Der richtige Umgang mit Verpackungen und ihre ordnungsgemäße Entsorgung sind entscheidend, um das Problem des Plastikmülls anzugehen. Sobald etwas versehentlich im Restmüll landet, ist es für das Recycling verloren. In Europa sammeln wir pro Kopf etwa 150 kg Verpackungsmüll. Wir produzieren pro Kopf etwa 500 kg Siedlungsabfall und insgesamt etwa 5000 kg Abfall pro Kopf pro Jahr. Großteil des Abfalls ist jene Art von Abfall, der verbaut ist und in anthropogene Lager gebracht wird. 

Welche Innovationen wurden vorangetrieben und wie steht die Gesellschaft dem Abfallmanagement gegenüber?

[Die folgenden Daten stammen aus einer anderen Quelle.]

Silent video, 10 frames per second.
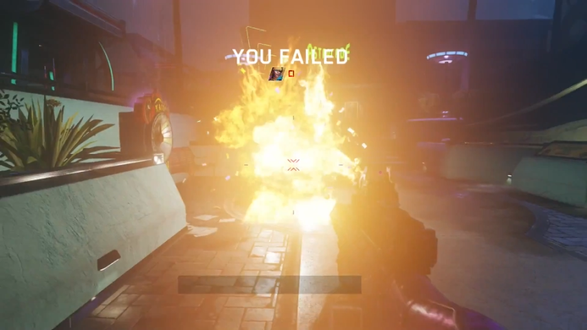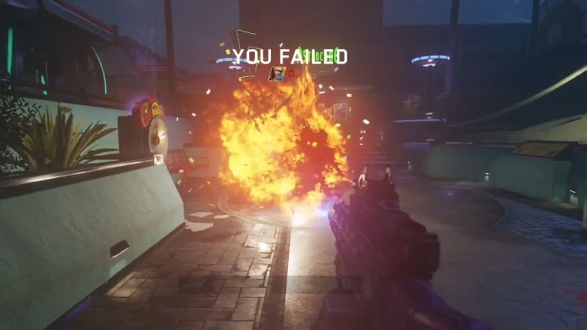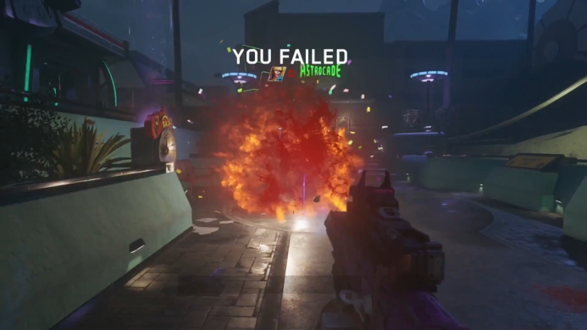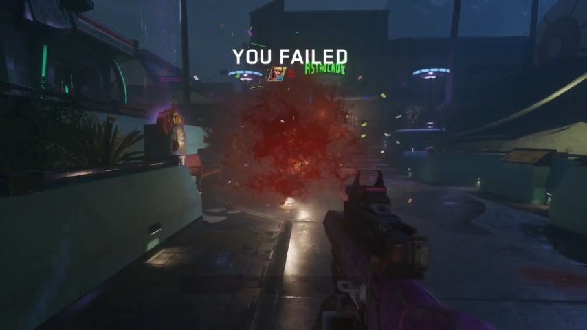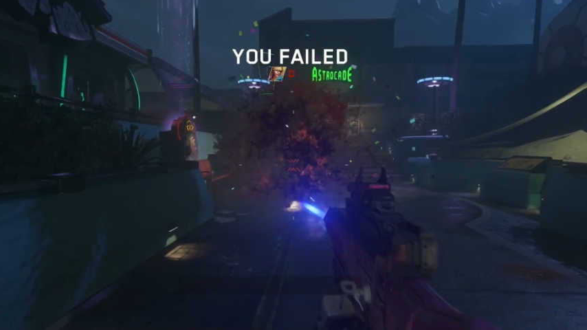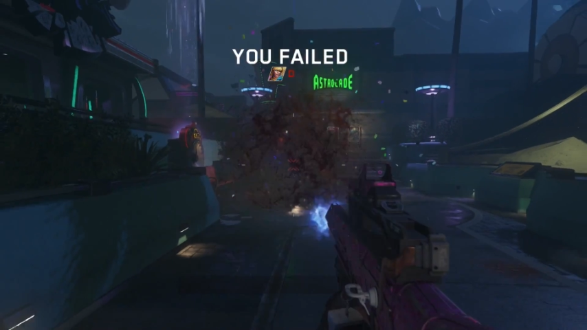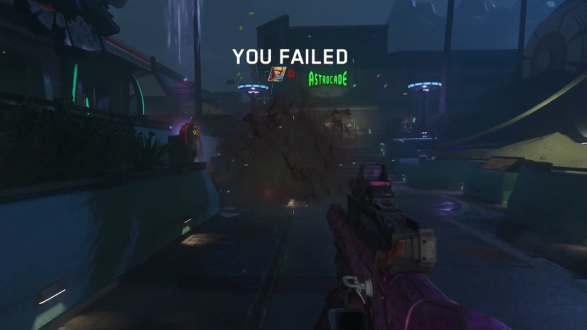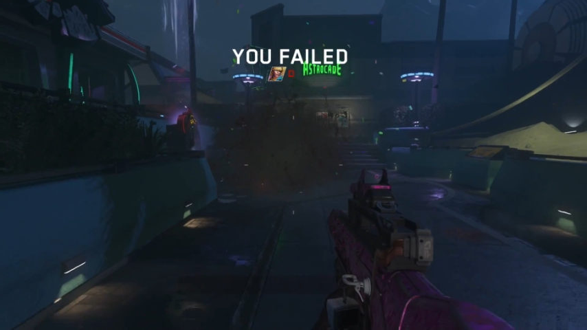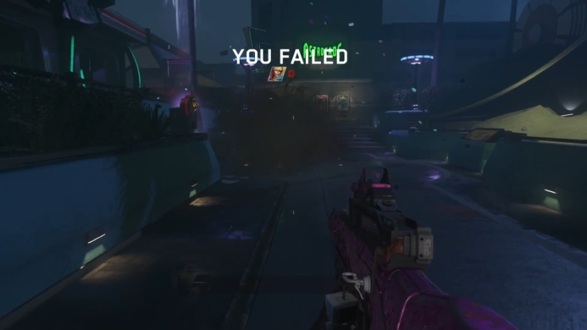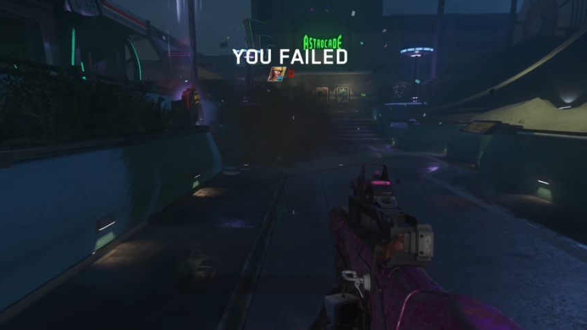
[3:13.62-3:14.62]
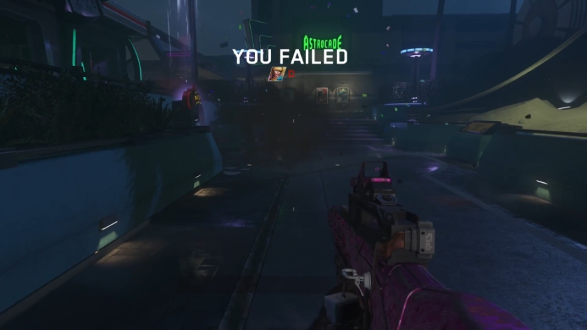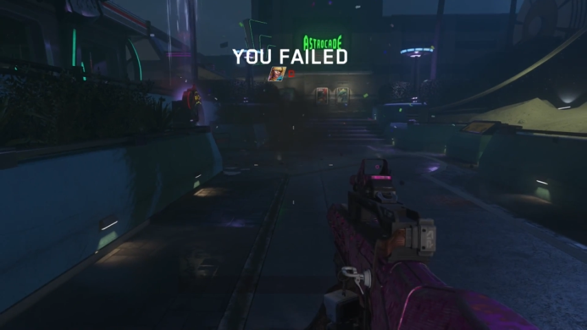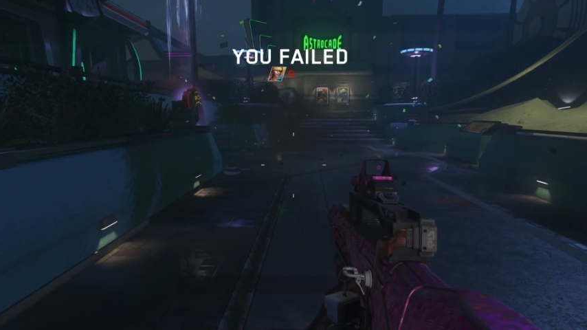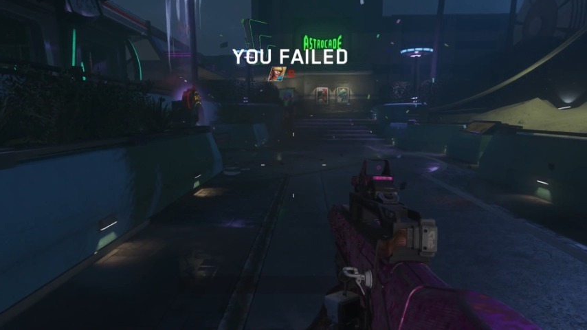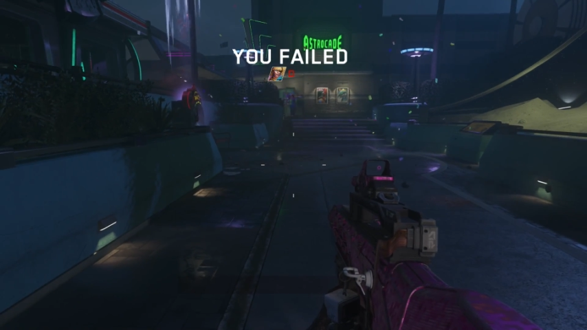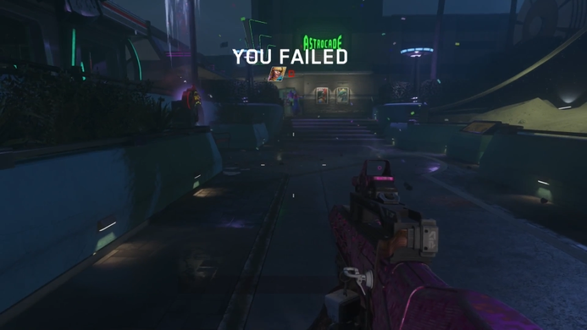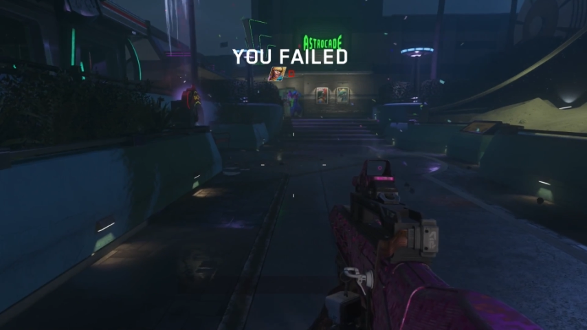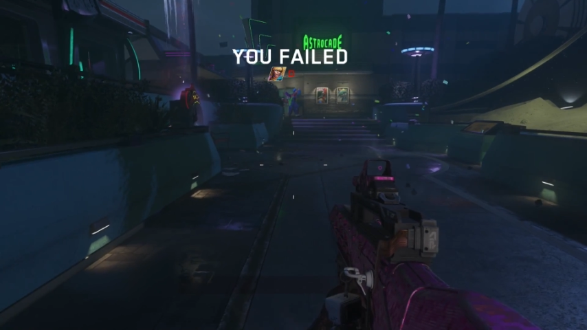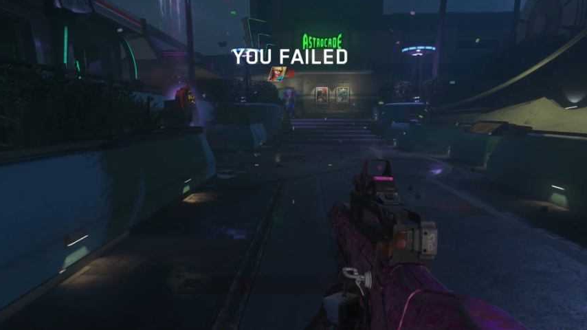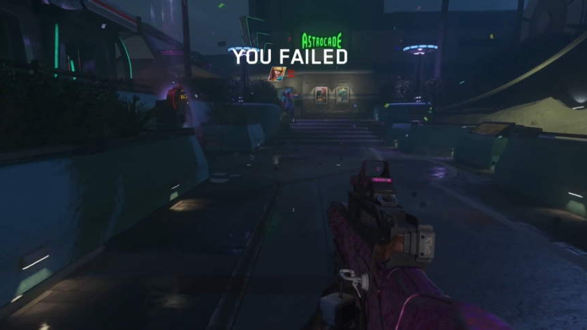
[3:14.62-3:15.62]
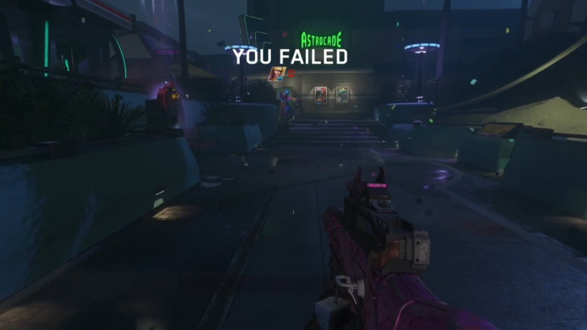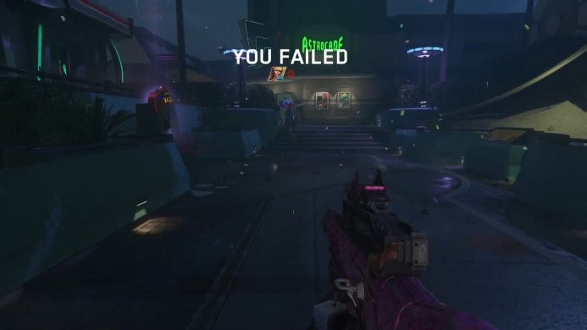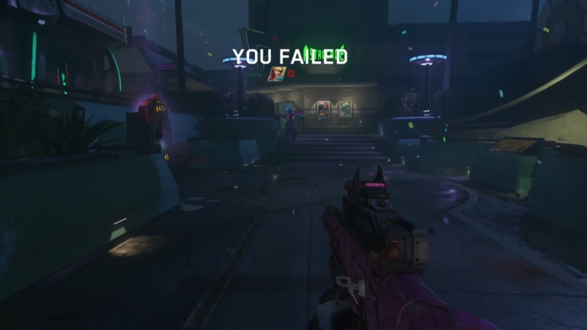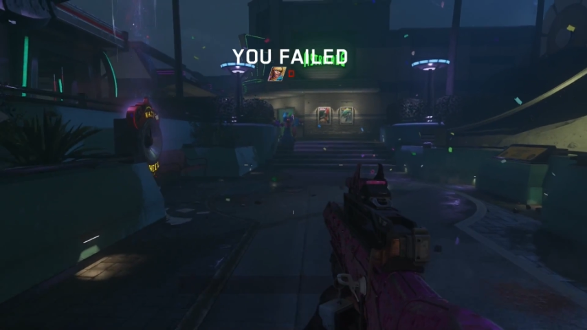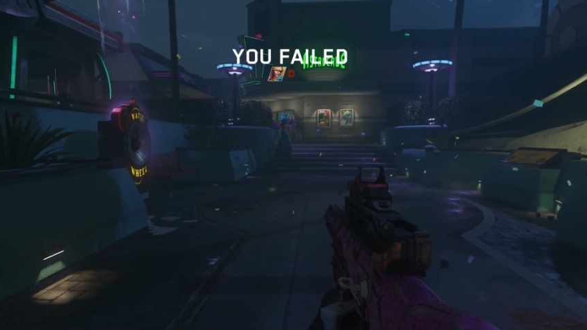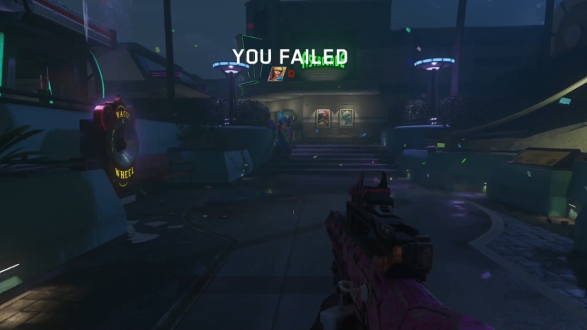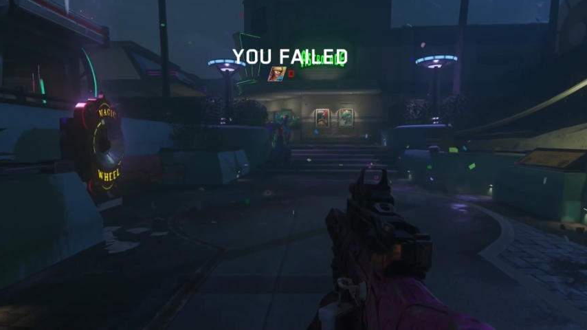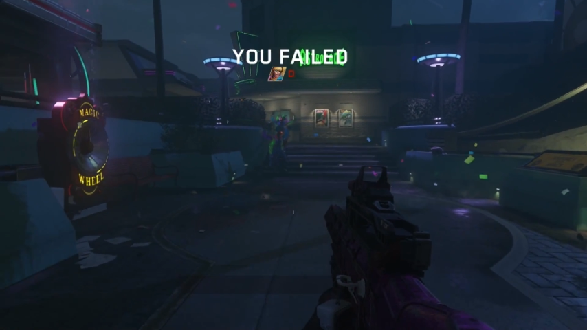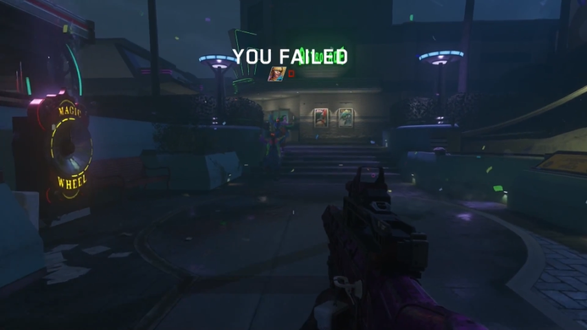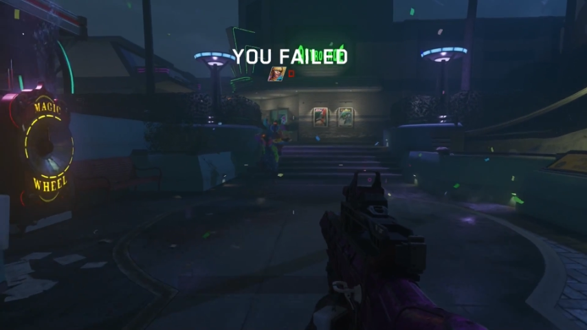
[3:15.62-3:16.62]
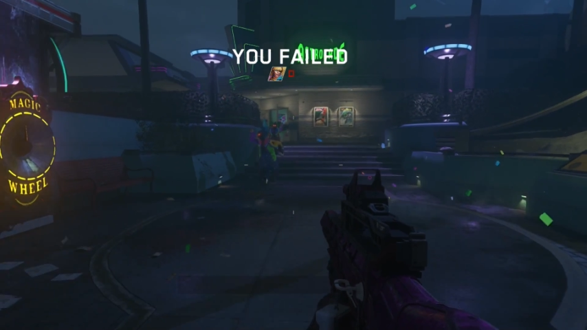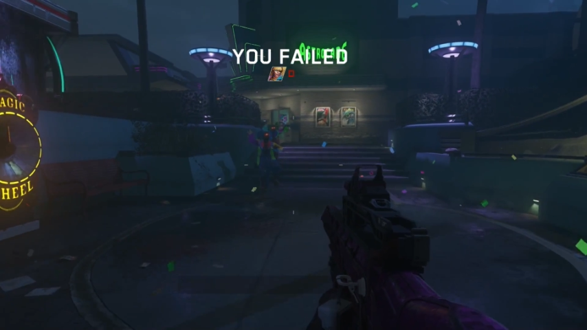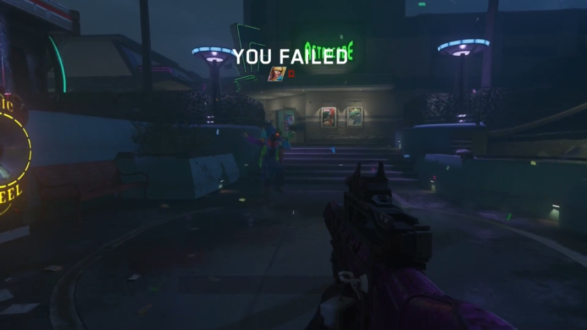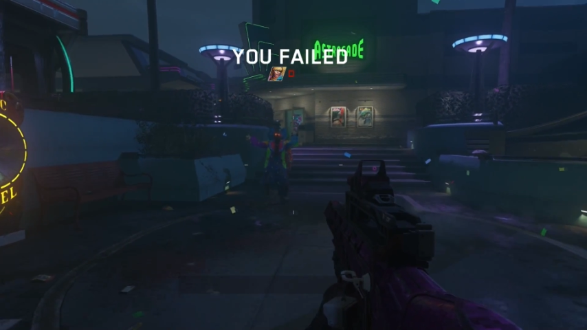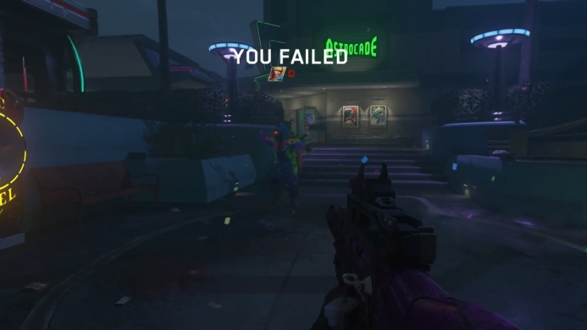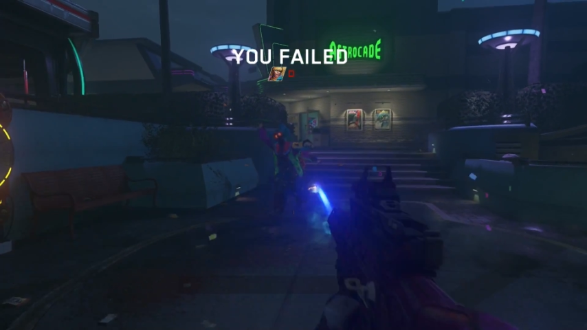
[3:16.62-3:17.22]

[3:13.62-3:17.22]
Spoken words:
Nobody's mouth can be seen.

Innovationen spielen eine wichtige Rolle bei der Bewältigung der Abfallproblematik. Sortiertechnologien und Digitalisierung haben es ermöglicht, über eine Million Tonnen Verpackungsmüll in 130 Sammelstellen zu sammeln. Alle diese Sammelstellen sind über eine Software vernetzt, und bis zu 1000 Lastwagen entleeren täglich die Container. Eine weitere interessante Innovation ist die Digi-Cycle App, mit der man Produkte, wie beispielsweise einen Joghurtbecher, scannen kann, um Informationen darüber zu erhalten, wie sie recycelt werden sollen. Zudem zeigt die App den Standort der nächstgelegenen gelben Tonne an.

Laut Studien haben jedoch immer noch 10-15 % der österreichischen Bevölkerung eine unzureichende Einstellung zur Mülltrennung. Ein klassisches Beispiel ist etwas Müll beim Fahren aus dem Auto zu werfen. Es gibt bestimmte Gruppen von Menschen, die weniger bereit sind, Müll zu sammeln und zu recyceln, wie es Sinus-Milieustudien zeigen.

Für den Endkonsumenten ist wichtig zu wissen, dass Kunststoff unbedingt in der gelben Tonne landen soll. Restmüll hat einen Brennwert, vergleichbar mit Braunkohle. Es ist also nicht notwendig, zusätzlich Kunststoff beizumischen, damit der Müll verbrennt. In Europa gilt außerdem ein Deponieverbot für Restmüll. Es wird angestrebt so wenig wie möglich zu verbrennen und so viel wie möglich zu recyclen, um den CO₂-Fußabdruck zu minimieren. 

Sowohl die Wirtschaft als auch die Gesellschaft und die Politik müssen sich zusammenschließen, um das Problem des Plastikmülls effektiv anzugehen. Es ist wichtig, den Mehrwert des aktiven Klimaschutzes für die Verbraucher zu kommunizieren und sie darüber zu informieren. Die Bildung und Sensibilisierung der Bürger, angefangen bei den Kindern, ist von großer Bedeutung. Recycling sollte so einfach wie möglich gestaltet werden, um sicherzustellen, dass die Menschen ihre Begeisterung für das Recycling nicht verlieren.

Nur durch das gemeinsame Engagement von Wirtschaft, Gesellschaft und Politik können wir eine nachhaltige Zukunft schaffen, in der die richtige Entsorgung von Verpackungen und aktiver Klimaschutz selbstverständlich ist.